To date, over 20 systems — over 20 ReWalk 7 units have been installed in the U.S. with an overwhelmingly positive feedback from both patients and therapists. We’re currently in the final stages of obtaining CE clearance for ReWalk 7 and look forward to a similar response with our subsequent launch in Europe. On the operations side, we completed the transition to in-house manufacturing of the ReWalk Personal Exoskeleton delivering cost savings, improved quality control and greater production flexibility. Additionally, as part of our consolidation efforts, we finalized the closure of our AlterG manufacturing facility in Fremont, California. In the U.S., we’ve continued to expand our payer base for the ReWalk Personal Exoskeleton. Our partnership with CorLife, a division of NuMotion, has accelerated our lead pipeline and processing time lines for workers’ compensation claims.
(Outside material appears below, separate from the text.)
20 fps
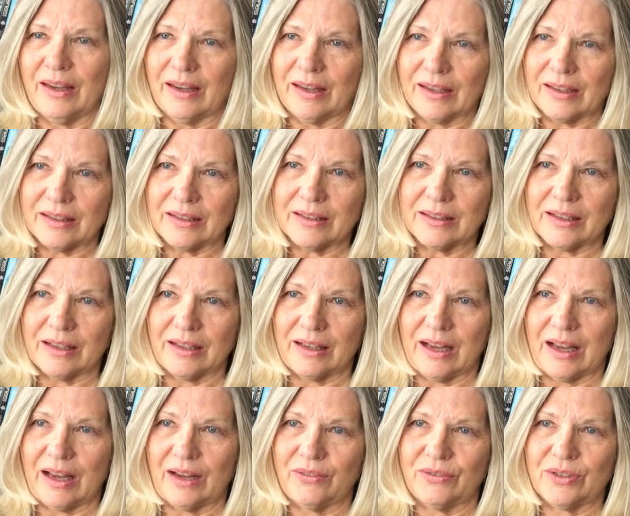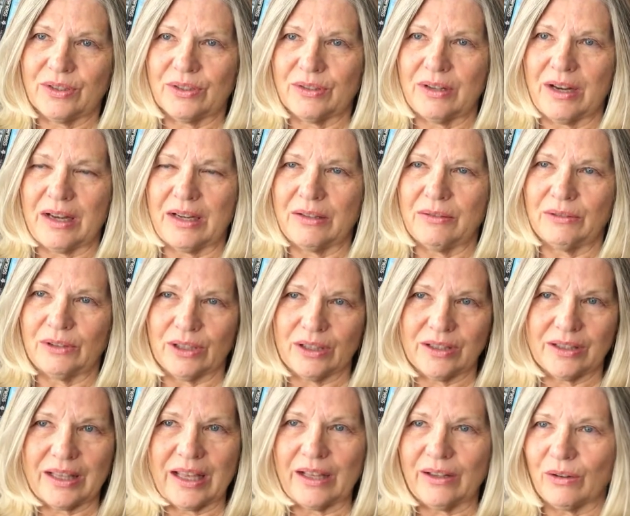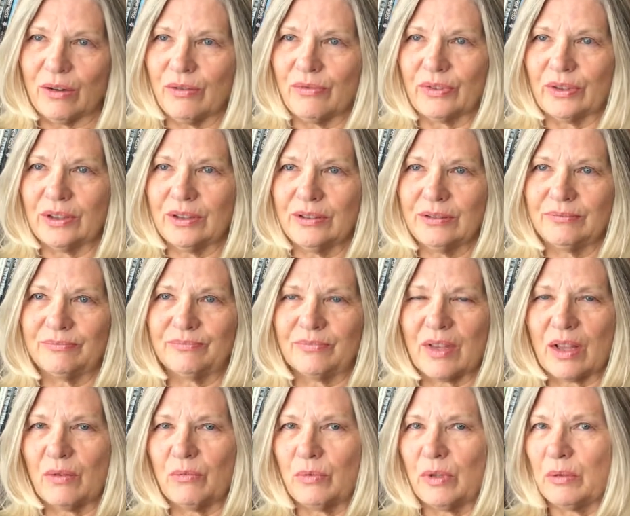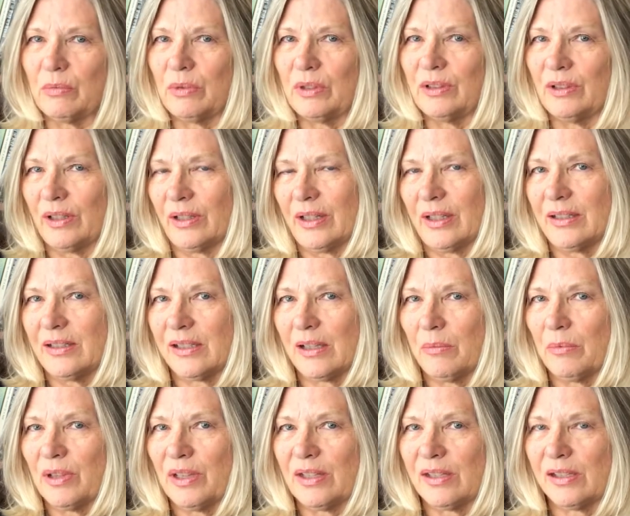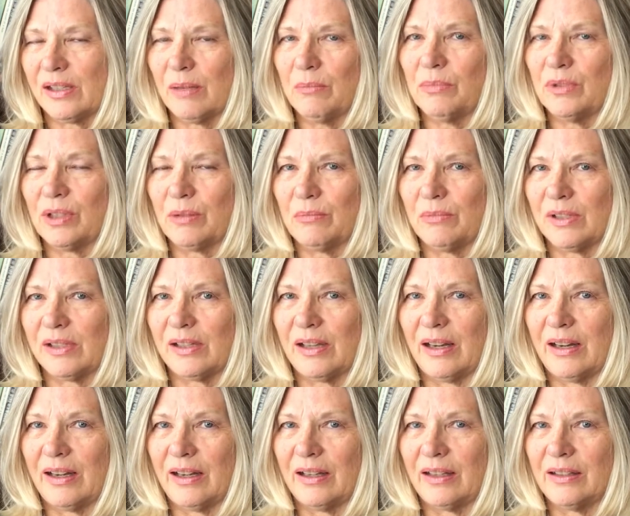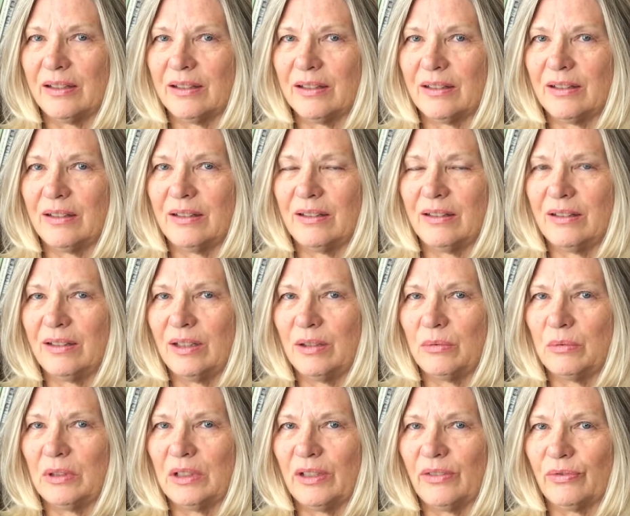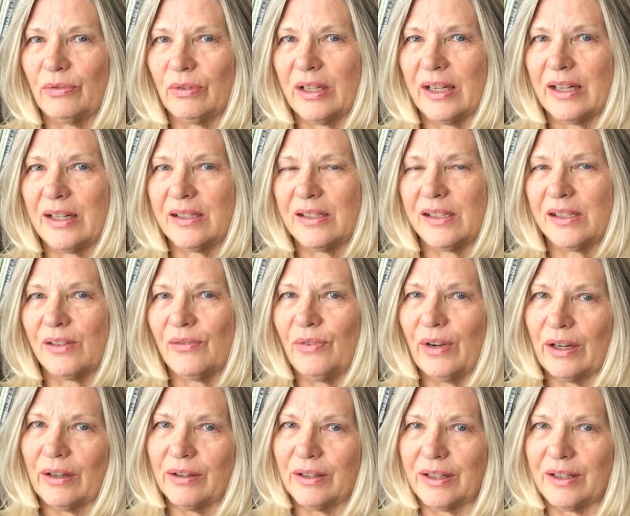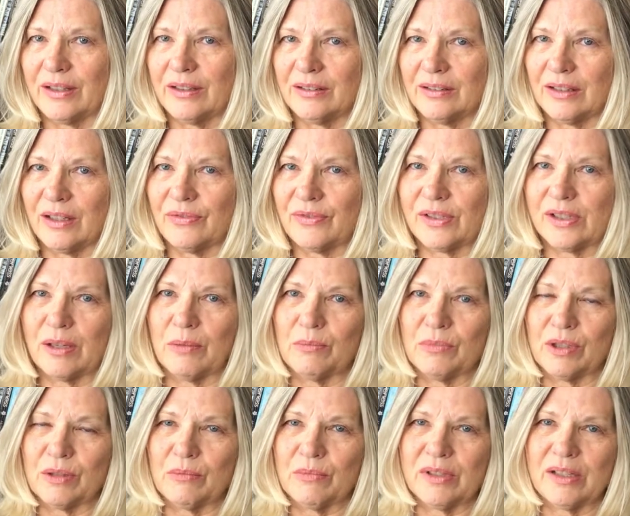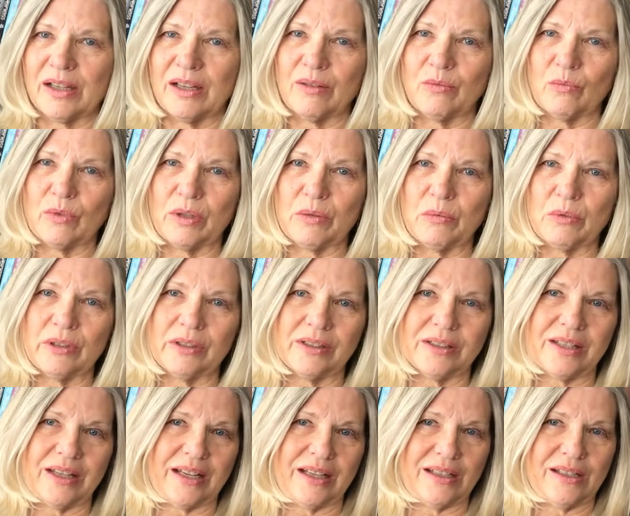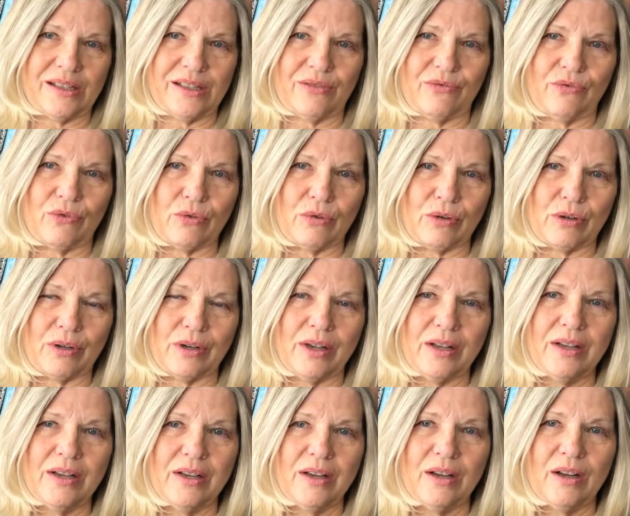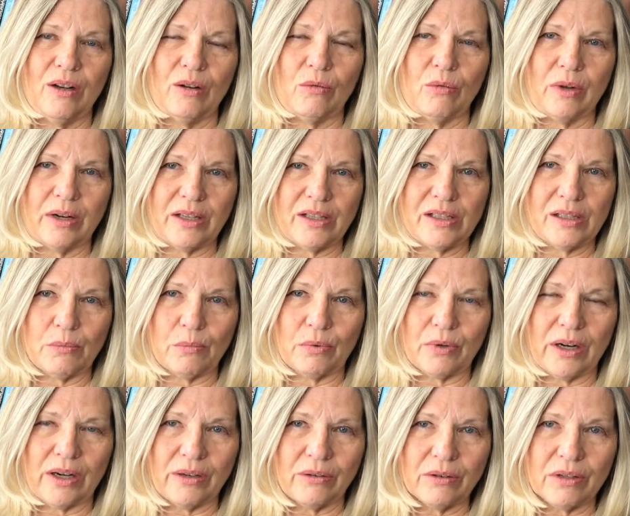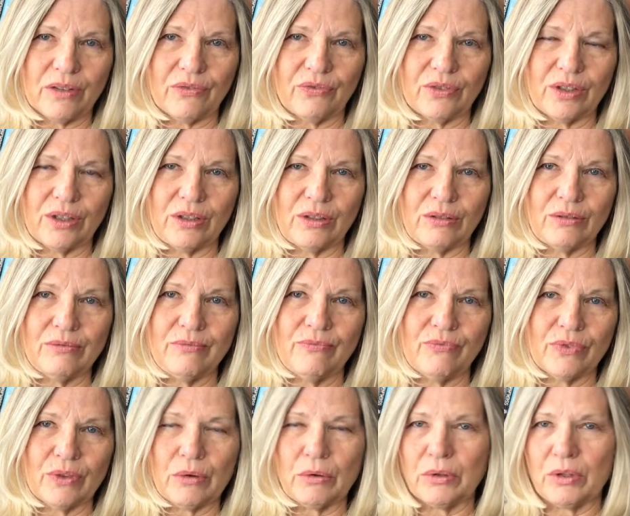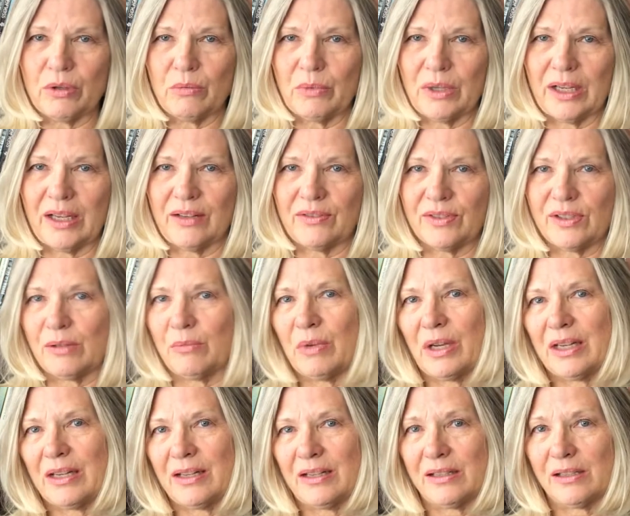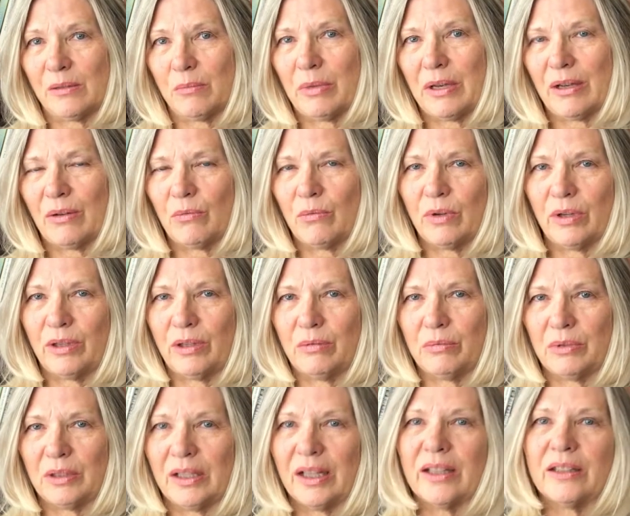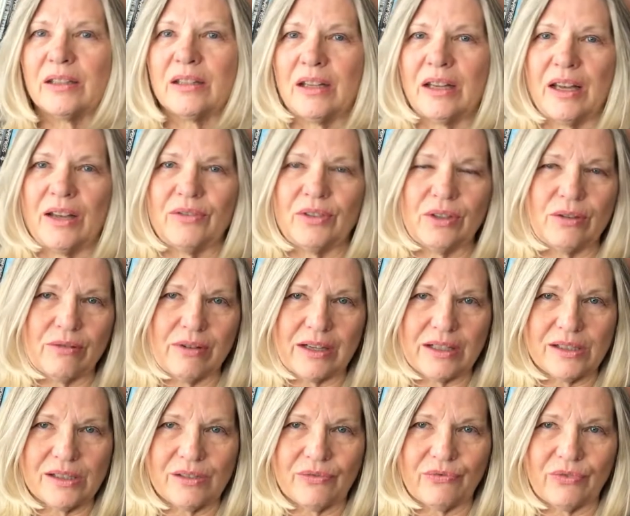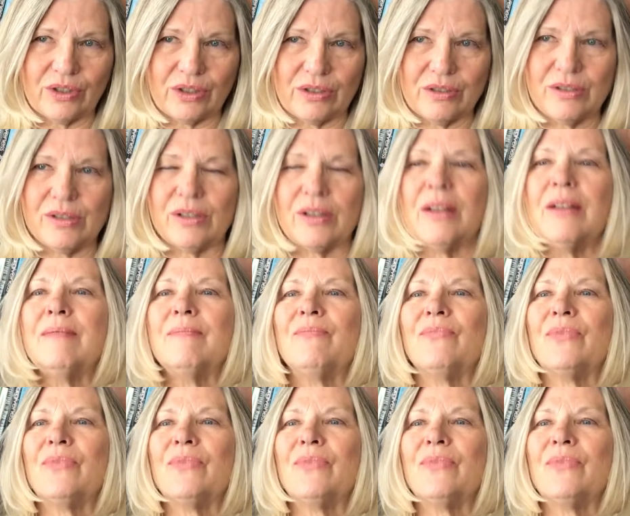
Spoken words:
And after I look that over, we will look at some of the symptoms, and you will have rated severity of symptoms, and we will test for what is the priority for you, or you may have some ideas about what you would like to have addressed first.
We’ve also continued to work with the Medicare administrative contractors, the MACs, to achieve clarity on case submission requirements, and we received a recent ruling by Ministry of Law Judge affirming that ReWalk Personal Exoskeleton is a reasonable and necessary for medical beneficiaries. As a result of these and other achievements, we improved our quarterly cash burn to $3.9 million, down from $5.6 million in Q2 ’24, also $5.5 million in Q2 (sic) [ Q1 ] ’25 driven by operational efficiencies, facility consolidations and other reduction initiatives. Now let me turn to our growth strategy, which is anchored in three core pillars that will drive sustained performance and long-term value creation. The first pillar is accelerating commercial adoption.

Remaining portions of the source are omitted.